*Task*
Set down each line of the records once more, precisely, and omit the pictures.

(Stored data)
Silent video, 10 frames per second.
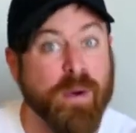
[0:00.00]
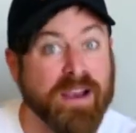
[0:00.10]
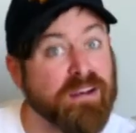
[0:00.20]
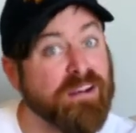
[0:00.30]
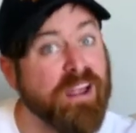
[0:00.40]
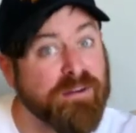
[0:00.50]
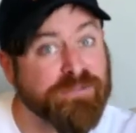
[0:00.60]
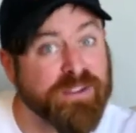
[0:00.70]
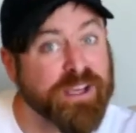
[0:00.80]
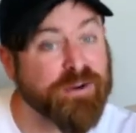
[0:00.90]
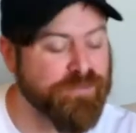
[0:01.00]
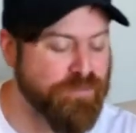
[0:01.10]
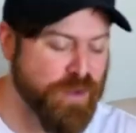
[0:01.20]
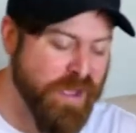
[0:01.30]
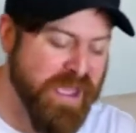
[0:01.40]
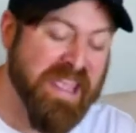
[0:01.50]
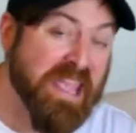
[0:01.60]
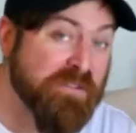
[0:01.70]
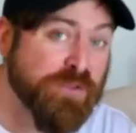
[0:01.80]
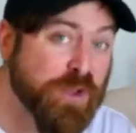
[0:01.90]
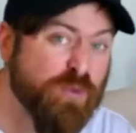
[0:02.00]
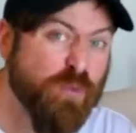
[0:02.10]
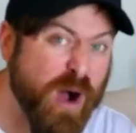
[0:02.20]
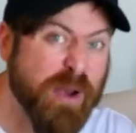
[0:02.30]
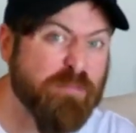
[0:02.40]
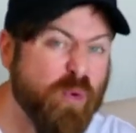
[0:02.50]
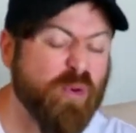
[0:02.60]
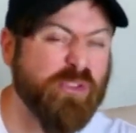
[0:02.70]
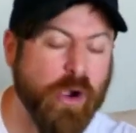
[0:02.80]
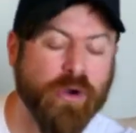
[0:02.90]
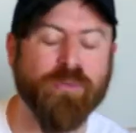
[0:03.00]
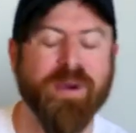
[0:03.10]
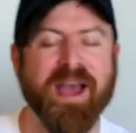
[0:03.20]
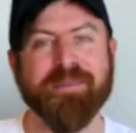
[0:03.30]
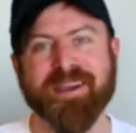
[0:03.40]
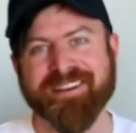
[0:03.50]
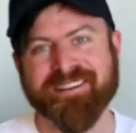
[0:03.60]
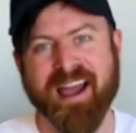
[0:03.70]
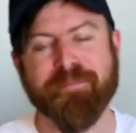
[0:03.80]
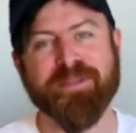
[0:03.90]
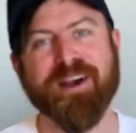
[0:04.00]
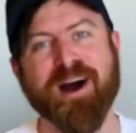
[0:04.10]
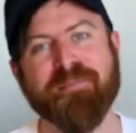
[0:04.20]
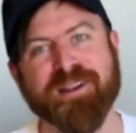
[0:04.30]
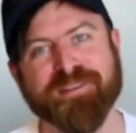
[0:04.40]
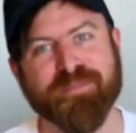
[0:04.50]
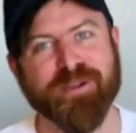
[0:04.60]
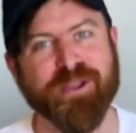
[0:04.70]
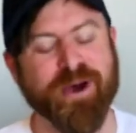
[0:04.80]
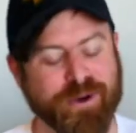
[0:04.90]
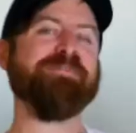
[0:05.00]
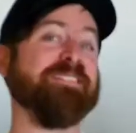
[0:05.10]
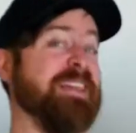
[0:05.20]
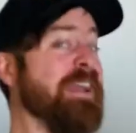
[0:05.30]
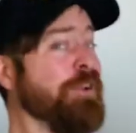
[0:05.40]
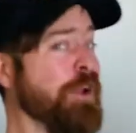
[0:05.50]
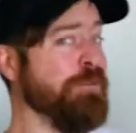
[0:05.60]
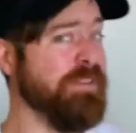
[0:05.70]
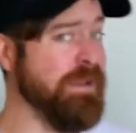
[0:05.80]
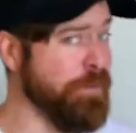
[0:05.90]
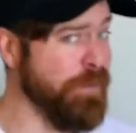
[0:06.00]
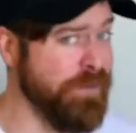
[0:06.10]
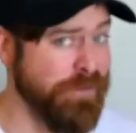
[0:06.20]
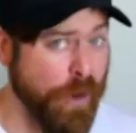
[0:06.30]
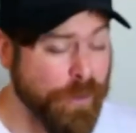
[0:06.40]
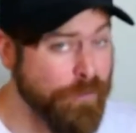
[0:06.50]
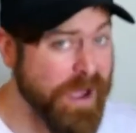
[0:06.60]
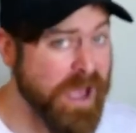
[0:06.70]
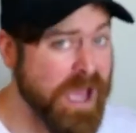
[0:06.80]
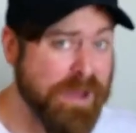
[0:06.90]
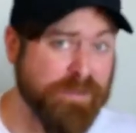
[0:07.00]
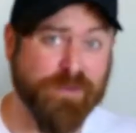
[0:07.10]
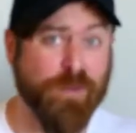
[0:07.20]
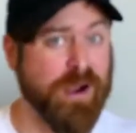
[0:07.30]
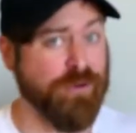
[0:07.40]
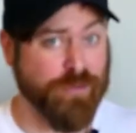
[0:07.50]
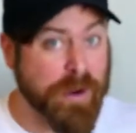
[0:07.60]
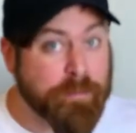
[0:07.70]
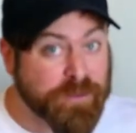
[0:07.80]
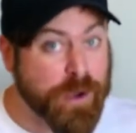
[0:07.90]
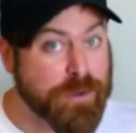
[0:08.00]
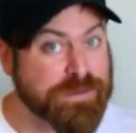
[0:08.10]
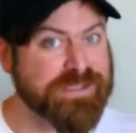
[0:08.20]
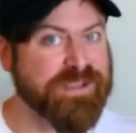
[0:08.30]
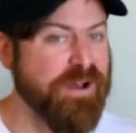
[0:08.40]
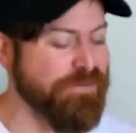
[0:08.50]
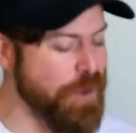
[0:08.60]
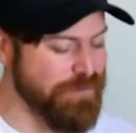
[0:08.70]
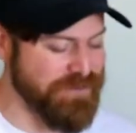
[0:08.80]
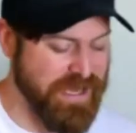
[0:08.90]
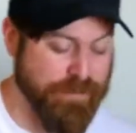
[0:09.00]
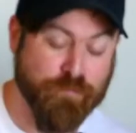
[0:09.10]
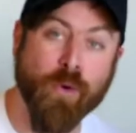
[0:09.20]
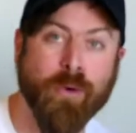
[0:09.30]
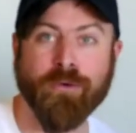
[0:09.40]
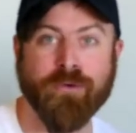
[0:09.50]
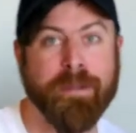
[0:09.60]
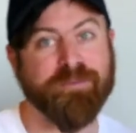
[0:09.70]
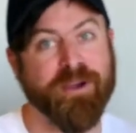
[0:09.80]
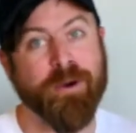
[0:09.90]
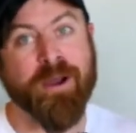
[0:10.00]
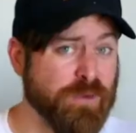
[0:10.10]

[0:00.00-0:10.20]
I'd love to hear from you. If you want more dark web, type in the comments below, because I could go deeper into dark web. If you want crypto stuff, go say more crypto.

*Task answer*
Silent video, 10 frames per second.
[0:00.00]
[0:00.10]
[0:00.20]
[0:00.30]
[0:00.40]
[0:00.50]
[0:00.60]
[0:00.70]
[0:00.80]
[0:00.90]
[0:01.00]
[0:01.10]
[0:01.20]
[0:01.30]
[0:01.40]
[0:01.50]
[0:01.60]
[0:01.70]
[0:01.80]
[0:01.90]
[0:02.00]
[0:02.10]
[0:02.20]
[0:02.30]
[0:02.40]
[0:02.50]
[0:02.60]
[0:02.70]
[0:02.80]
[0:02.90]
[0:03.00]
[0:03.10]
[0:03.20]
[0:03.30]
[0:03.40]
[0:03.50]
[0:03.60]
[0:03.70]
[0:03.80]
[0:03.90]
[0:04.00]
[0:04.10]
[0:04.20]
[0:04.30]
[0:04.40]
[0:04.50]
[0:04.60]
[0:04.70]
[0:04.80]
[0:04.90]
[0:05.00]
[0:05.10]
[0:05.20]
[0:05.30]
[0:05.40]
[0:05.50]
[0:05.60]
[0:05.70]
[0:05.80]
[0:05.90]
[0:06.00]
[0:06.10]
[0:06.20]
[0:06.30]
[0:06.40]
[0:06.50]
[0:06.60]
[0:06.70]
[0:06.80]
[0:06.90]
[0:07.00]
[0:07.10]
[0:07.20]
[0:07.30]
[0:07.40]
[0:07.50]
[0:07.60]
[0:07.70]
[0:07.80]
[0:07.90]
[0:08.00]
[0:08.10]
[0:08.20]
[0:08.30]
[0:08.40]
[0:08.50]
[0:08.60]
[0:08.70]
[0:08.80]
[0:08.90]
[0:09.00]
[0:09.10]
[0:09.20]
[0:09.30]
[0:09.40]
[0:09.50]
[0:09.60]
[0:09.70]
[0:09.80]
[0:09.90]
[0:10.00]
[0:10.10]

[0:00.00-0:10.20]
I'd love to hear from you. If you want more dark web, type in the comments below, because I could go deeper into dark web. If you want crypto stuff, go say more crypto.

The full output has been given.